At the national level, June’s slowdown in home price appreciation — a drop of 2 full percentage points from 19.3 percent in May to 17.3 percent in June — was the sharpest on record, Black Knight said. During the 2006 downturn the strongest single-month drop in home price appreciation was 1.19 percentage points.

But annual home price appreciation would need to keep decelerating at that pace for six more months before getting back in line with the long-term historical trendline of closer to 5 percent.

Ben Graboske

“Given it takes about five months for interest rate impacts to be fully reflected in traditional home price indexes we’re likely not yet seeing the full effect of recent rate spikes, with the potential for even stronger slowing in coming months,” said Black Knight Data and Analytics President Ben Graboske, in a statement.

Among the 50 largest markets, Austin saw the sharpest slowdown in home price appreciation, with year-over-year price growth slowing from 43.5 percent in 2021 to 21.8 percent in June, a drop of 21.7 percentage points.

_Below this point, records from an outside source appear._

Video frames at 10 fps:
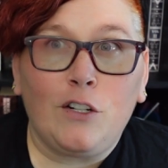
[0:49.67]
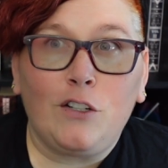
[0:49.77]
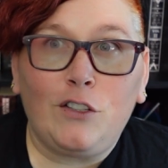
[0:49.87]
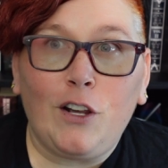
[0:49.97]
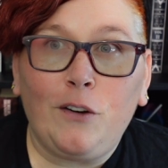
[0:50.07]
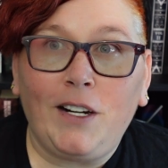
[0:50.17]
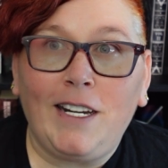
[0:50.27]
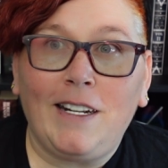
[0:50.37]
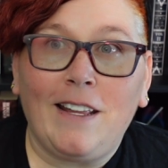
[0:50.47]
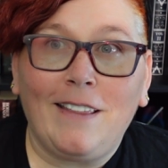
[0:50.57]
So
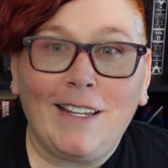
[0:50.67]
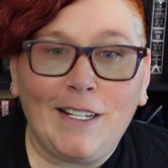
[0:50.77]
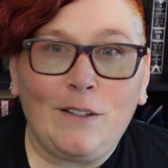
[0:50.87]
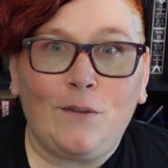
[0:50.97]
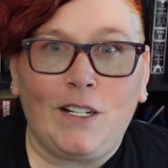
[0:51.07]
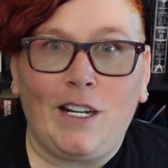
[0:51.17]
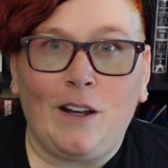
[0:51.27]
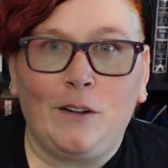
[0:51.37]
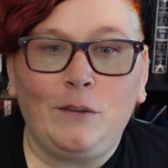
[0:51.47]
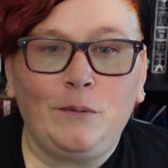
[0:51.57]
in this
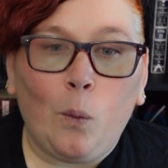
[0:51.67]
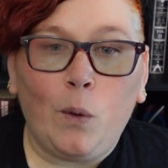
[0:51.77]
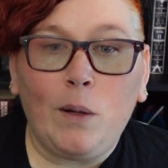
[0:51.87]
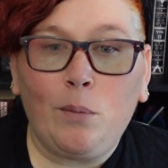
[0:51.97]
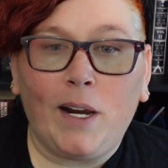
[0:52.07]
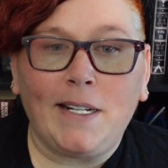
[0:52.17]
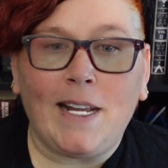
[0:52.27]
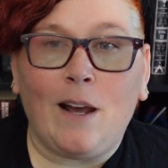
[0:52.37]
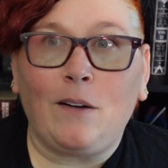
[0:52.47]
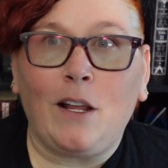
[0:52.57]
video, we'll break
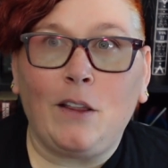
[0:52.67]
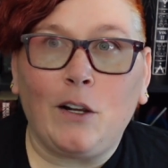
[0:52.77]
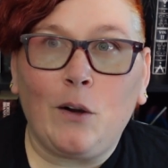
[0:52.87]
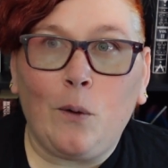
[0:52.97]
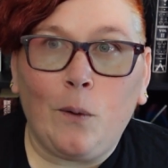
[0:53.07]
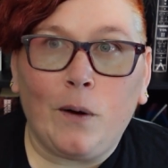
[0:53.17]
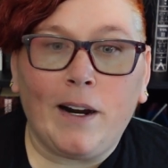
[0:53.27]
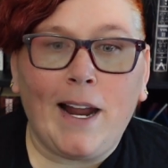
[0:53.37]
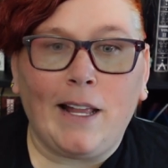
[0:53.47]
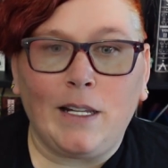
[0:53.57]
down the
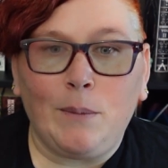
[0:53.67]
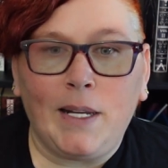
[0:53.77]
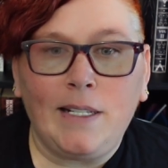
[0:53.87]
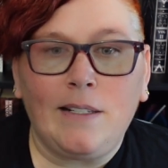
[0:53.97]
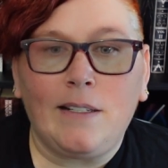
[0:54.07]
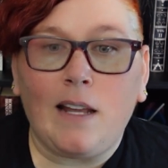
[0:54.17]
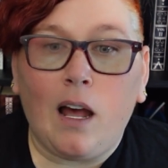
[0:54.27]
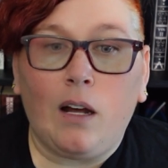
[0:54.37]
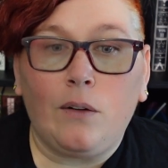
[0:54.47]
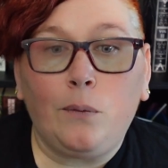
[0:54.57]
core elements
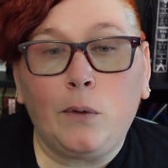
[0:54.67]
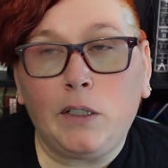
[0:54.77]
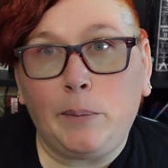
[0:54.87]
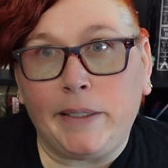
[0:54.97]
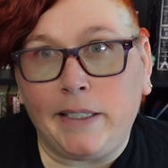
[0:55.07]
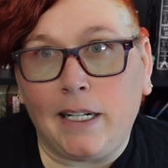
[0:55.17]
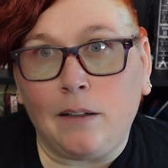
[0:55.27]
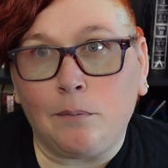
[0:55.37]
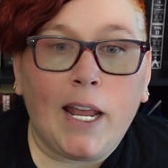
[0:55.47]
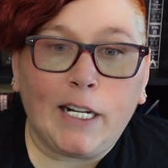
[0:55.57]
of world building,
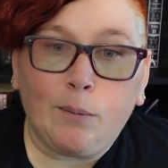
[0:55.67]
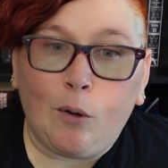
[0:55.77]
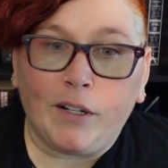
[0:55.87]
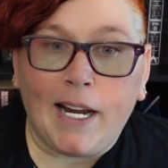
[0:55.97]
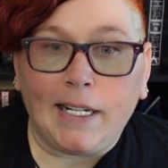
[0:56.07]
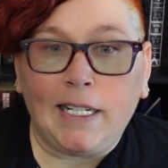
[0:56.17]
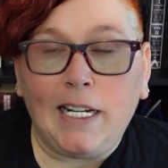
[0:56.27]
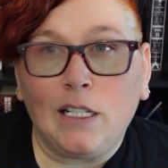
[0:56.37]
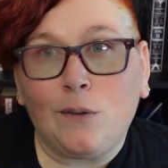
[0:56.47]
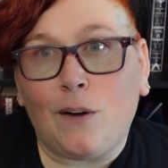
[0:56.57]
explore
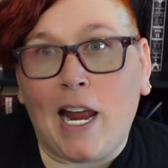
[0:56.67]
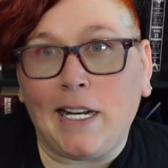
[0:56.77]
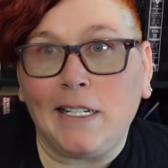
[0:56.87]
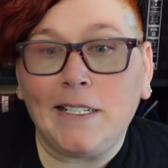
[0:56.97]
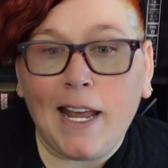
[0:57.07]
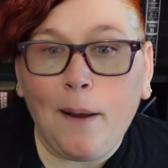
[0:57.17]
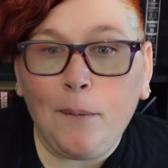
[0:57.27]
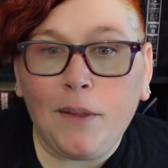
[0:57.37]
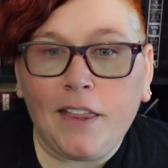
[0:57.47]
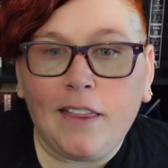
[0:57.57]
techniques for adding
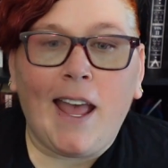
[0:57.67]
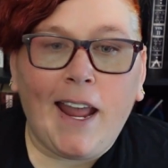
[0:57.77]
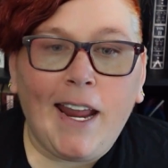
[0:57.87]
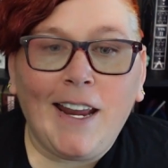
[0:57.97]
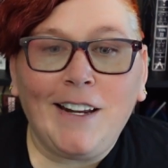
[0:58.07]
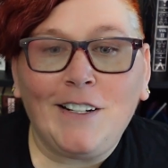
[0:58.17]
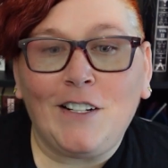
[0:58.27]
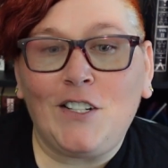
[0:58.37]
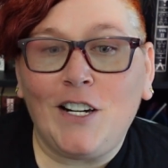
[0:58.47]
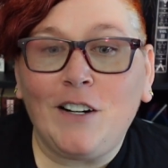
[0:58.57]
depth, and
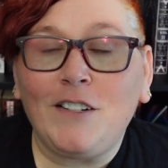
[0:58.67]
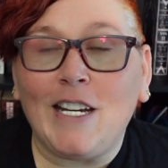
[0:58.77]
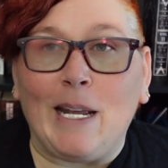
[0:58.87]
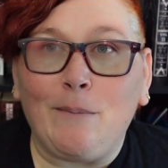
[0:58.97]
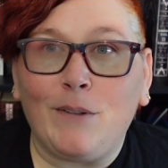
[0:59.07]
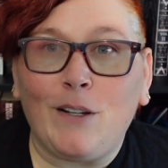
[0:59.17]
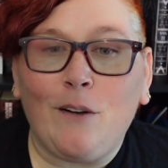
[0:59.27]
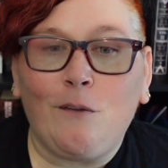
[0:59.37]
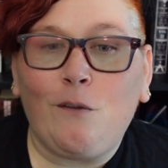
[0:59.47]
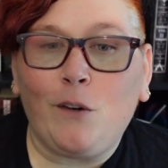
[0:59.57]
share tips
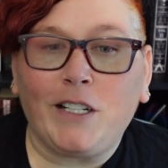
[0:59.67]
for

Other markets seeing significant slowing included:

  • Sacramento (-13.4 percentage points)
  • San Jose (-11.4 percentage points)
  • Phoenix (-11.2 percentage points),
  • Seattle (-10.5 percentage points)
  • Riverside (-10.5 percentage points)

While home prices are still up more than 10 percent year over year in each of those markets, a dozen of the nation’s top 50 markets have seen home prices pull back from recent peaks.

Markets where home prices are down from peaks

Among the 50 largest U.S. housing markets, average home prices have fallen from peaks in 12. Source: Black Knight Mortgage Monitor.

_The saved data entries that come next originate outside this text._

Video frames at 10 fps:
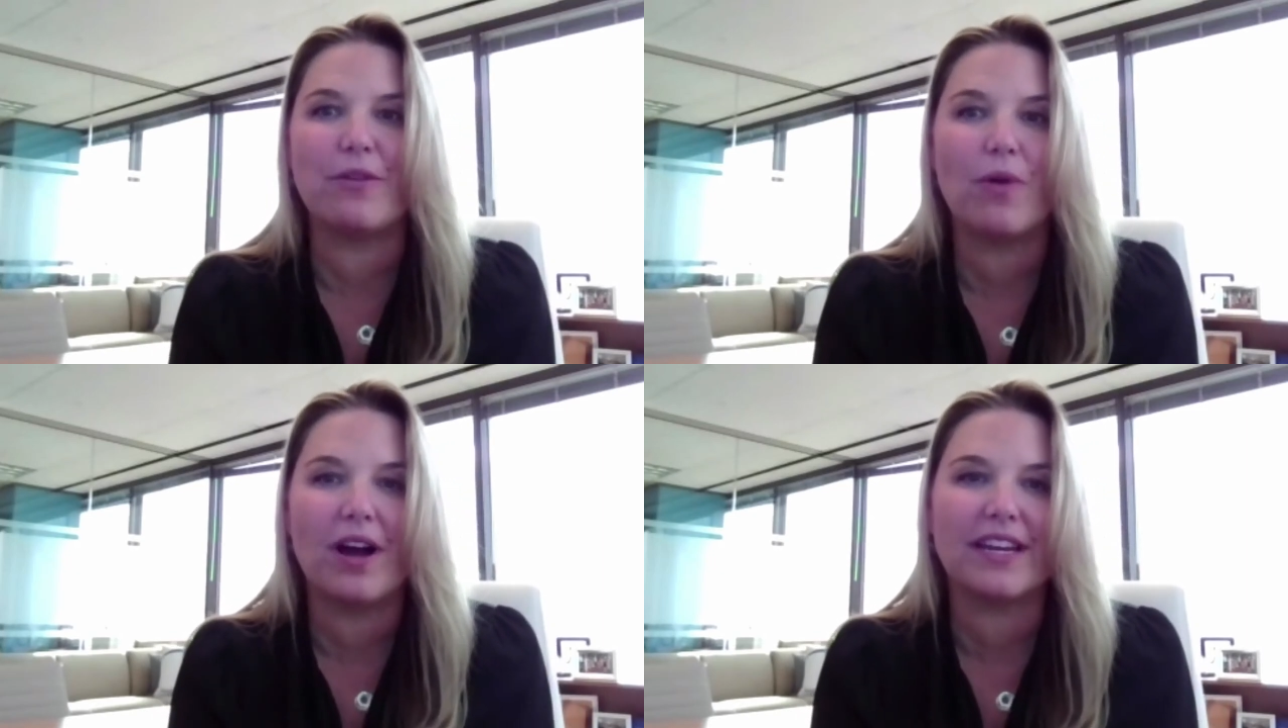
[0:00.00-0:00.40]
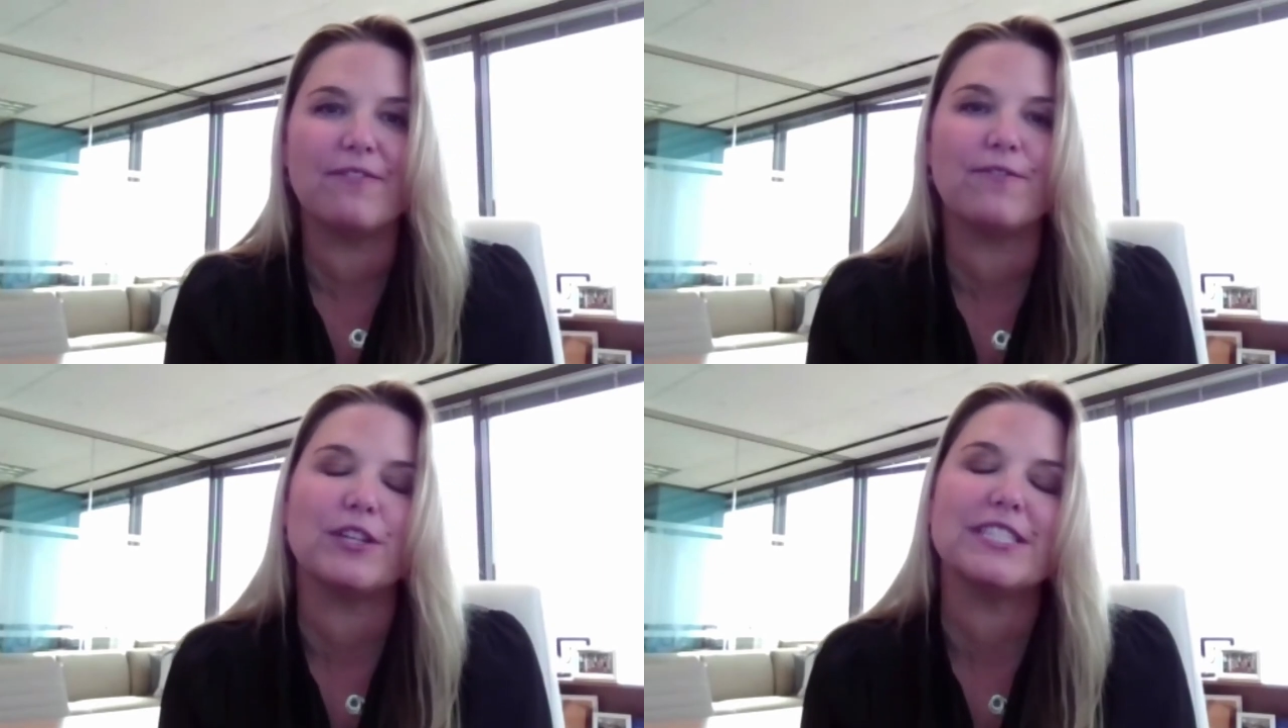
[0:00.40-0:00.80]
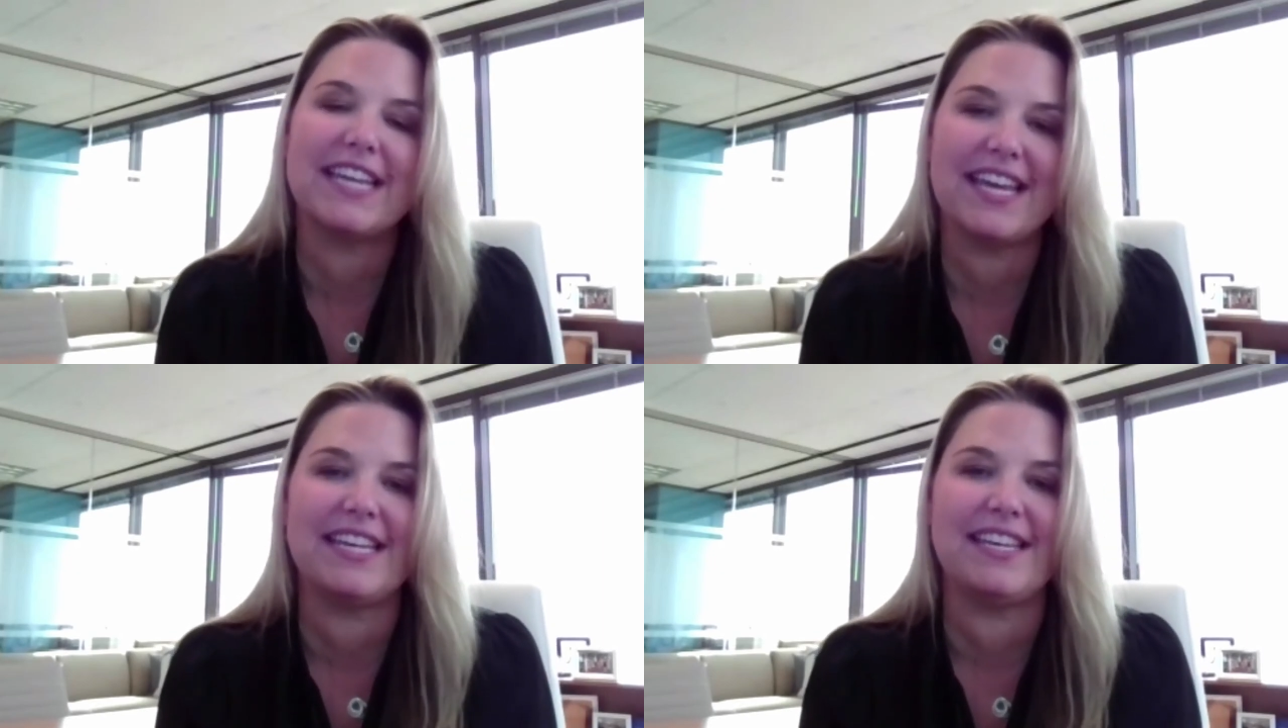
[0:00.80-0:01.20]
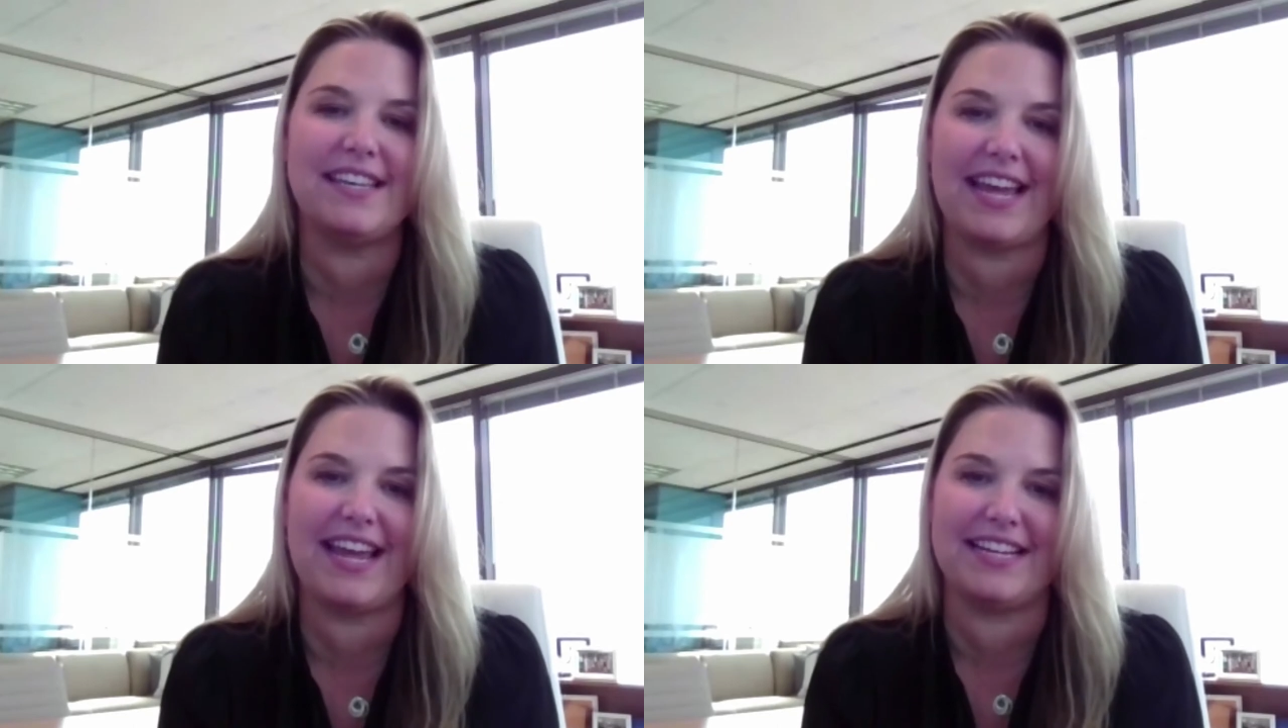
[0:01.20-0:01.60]
and walking for ten
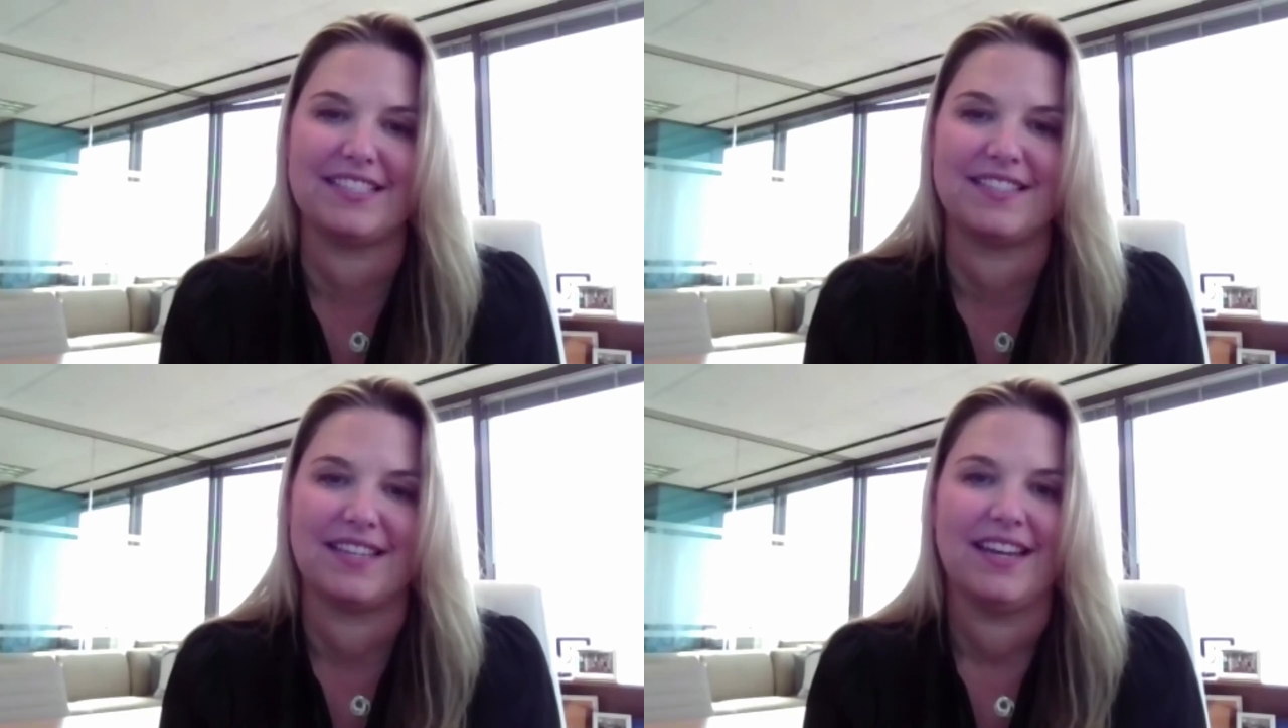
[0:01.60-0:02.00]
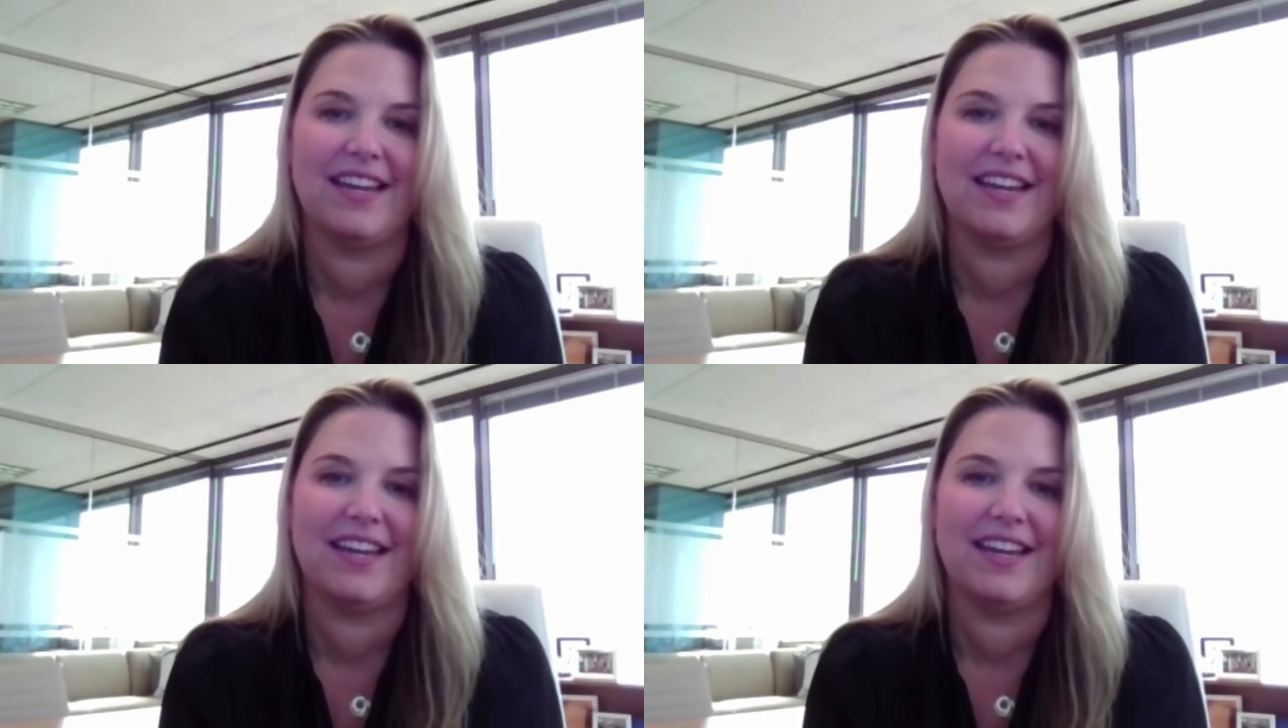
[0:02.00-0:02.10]
days,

In San Jose, average home prices are down 5.1 percent from a peak of $1.56 million in April, falling by $75,300 to $1.49 million in June.

Seattle has seen prices come down by -3.8 percent from peak, with San Francisco (-2.8 percent), San Diego (-2 percent), Denver (-1.4 percent), Los Angeles (-1.3 percent), Sacramento (-1.1 percent), Portland, Oregon (-0.8 percent), Riverside, California (-0.7 percent), Phoenix (-0.6 percent), Washington, D.C. (-0.3 percent) and Minneapolis, Minnesota (-0.1 percent) also down from 2022 peaks.

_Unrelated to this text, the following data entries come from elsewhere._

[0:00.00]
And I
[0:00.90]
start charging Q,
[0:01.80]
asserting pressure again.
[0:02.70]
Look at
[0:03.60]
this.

Falling sales driving inventory growth

Slowing home price appreciation and falling prices in some markets might be seen as good news by would-be homebuyers and real estate agents who serve them.

But Black Knight’s data show recent inventory increases are driven not by more homeowners deciding to sell, but to a decline in sales activity due to rising rates and the lowest levels of home affordability in nearly 40 years.

“Seasonally adjusted home sales are down by more than 21 percent since the start of the year, with Black Knight Optimal Blue rate lock data suggesting further slowing in the coming months,” the company said in releasing the report. “Factoring in both active listings and sales volumes, the market has ticked up from a low of 1.7 months of inventory at the start of the year to 2.6 months as of June. If current trends continue to hold, months of inventory could continue to trend sharply upward in coming months.”

Inventory of homes listed for sale

Source: Black Knight Mortgage Monitor.

Over the past two months, the number of homes listed for sale has risen by 22 percent over the past two months, or 114,000 homes after seasonal adjustments.

“While rising inventory is a welcome sight, the number of homes for sale still remains 54 percent below 2017-2019 levels nationally, a deficit of 716,000 homes,” the report noted. “Even with the strongest level of growth in more than a decade, it would take more than a year at this rate for inventory levels to fully normalize.”